Art and Animation- 8
This was a project made predominantly by younger Ghibli workers, and was supposed to be a low budget production. Although they went over budget and time limit, you can see the effect that this has had on the anime. Major use of stop-frame is evident, throughout all of the film. The use of it is so marked that it draws attention to the few scenes where there is moving background. This use of stop-frame backgrounding does draw light to the age of the animation, but does make for interesting flow throughout the film, as the characters are moving through an environment, not an environment being passed through- by this, I mean it emphasises the backgrounds and also the characters within it, which is why although a more modern anime will have more moving backgrounds, it is still predominant to have stop-frame background scenes/vignettes. As for the actual backgrounds, both photos and 2d pictures are used, and to be honest, after having just watched it, I can't remember the ratio. This is because it is so well integrated into the work. The scenery in the anime is both beautiful and realistic, contributing to the theme of the anime. The resolution of the anime is very poor, I mean it was 1993, however, the composition and art of the anime more than makes up for it. The character designs used are so generic it is very satisfying. The minor characters that show for a few seconds each have more individuality than the main characters. This again is done very purposefully to add to the theme of the anime.
Voice Acting and Sound- 9
Tobita plays Morisaku, and while his voice immediately strikes discord to the initial opening scenes, we soon settle into his voice.
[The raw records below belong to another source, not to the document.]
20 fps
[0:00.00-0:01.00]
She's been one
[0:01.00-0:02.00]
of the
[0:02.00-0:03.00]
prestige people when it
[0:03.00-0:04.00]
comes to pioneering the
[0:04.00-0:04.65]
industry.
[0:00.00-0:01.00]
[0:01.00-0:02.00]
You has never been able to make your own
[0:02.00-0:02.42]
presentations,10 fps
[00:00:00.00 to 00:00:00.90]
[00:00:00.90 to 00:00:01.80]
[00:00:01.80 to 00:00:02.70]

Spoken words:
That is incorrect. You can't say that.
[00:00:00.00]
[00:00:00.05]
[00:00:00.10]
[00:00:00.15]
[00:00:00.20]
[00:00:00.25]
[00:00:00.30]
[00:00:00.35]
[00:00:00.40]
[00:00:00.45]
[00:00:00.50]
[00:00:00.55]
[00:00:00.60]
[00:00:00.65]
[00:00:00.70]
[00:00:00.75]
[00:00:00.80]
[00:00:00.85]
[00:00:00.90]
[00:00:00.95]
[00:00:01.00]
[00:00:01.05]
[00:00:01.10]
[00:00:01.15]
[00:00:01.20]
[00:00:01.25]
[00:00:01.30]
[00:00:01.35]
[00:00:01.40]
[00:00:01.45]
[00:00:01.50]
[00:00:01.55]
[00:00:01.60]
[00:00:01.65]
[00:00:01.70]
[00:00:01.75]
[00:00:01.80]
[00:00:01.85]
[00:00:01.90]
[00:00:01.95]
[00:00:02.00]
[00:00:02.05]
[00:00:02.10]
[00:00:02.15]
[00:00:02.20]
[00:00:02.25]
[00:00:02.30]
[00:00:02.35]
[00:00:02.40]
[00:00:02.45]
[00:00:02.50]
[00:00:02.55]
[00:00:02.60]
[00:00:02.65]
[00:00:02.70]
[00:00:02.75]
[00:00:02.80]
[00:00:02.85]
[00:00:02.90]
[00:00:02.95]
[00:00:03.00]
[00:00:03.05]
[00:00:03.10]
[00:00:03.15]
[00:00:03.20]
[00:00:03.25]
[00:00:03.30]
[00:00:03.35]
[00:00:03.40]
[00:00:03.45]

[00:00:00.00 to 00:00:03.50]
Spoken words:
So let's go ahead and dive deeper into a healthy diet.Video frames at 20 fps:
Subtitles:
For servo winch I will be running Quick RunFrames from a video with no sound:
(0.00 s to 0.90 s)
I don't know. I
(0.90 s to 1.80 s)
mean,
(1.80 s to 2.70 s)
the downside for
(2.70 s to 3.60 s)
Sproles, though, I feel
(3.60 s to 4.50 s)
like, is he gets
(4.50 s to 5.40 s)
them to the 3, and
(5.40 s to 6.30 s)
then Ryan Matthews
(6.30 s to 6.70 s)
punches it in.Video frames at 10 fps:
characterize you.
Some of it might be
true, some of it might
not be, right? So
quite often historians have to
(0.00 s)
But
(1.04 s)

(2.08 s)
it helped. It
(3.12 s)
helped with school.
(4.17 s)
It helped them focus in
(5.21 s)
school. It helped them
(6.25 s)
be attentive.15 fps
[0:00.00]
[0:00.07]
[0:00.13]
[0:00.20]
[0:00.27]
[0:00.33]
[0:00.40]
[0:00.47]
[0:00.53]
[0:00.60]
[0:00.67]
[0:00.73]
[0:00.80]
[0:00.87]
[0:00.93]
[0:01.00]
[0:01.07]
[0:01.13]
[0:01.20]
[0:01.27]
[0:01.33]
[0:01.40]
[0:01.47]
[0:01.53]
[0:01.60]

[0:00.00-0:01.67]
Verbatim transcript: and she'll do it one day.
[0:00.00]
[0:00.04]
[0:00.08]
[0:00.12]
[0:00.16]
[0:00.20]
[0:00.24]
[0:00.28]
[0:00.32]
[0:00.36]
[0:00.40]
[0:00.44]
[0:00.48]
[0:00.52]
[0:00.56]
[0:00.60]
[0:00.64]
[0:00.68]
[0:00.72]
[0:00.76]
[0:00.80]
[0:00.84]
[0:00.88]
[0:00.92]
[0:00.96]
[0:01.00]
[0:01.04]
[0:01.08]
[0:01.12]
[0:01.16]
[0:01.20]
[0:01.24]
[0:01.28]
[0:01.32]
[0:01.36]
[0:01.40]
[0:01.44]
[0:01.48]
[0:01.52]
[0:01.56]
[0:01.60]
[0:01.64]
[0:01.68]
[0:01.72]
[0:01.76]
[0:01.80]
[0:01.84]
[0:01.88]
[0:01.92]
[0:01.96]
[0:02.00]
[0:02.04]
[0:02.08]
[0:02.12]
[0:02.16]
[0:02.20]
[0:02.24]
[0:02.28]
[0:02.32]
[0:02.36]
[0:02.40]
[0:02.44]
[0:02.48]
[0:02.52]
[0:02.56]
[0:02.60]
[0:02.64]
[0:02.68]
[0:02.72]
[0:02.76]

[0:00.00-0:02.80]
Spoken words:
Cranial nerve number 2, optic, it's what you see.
Without Seki's corresponding smoothness, this film may have been kept in a harsh experience. The accents are... ok. "Sakamoto, Youko", the Seiyuu for Rikako, has less of a performance. 35 At the time, I don't think there was enough hysteria or emotional youth in the portrayal. Also, this is her only apparent appearance. I don't recognise the voice, so I do not know if this is an alias, and if it isn’t, why she was picked for the role. Other voice acting in the anime seemed very competent. There were however background recordings that were repeated. In an off-note, it was funny in the Hawaii part with background engrish. The sound, was competent background music. There was no distraction from the content of the anime. It seemlessly integrated. In some scenes, it did have a small impetus into the atmosphere, however, while excellently done, there is not much to say or remember about the music.
Overall, this is a wonderfully mature, competent, and realistic narrative, and is truly a shining example of anime in its time.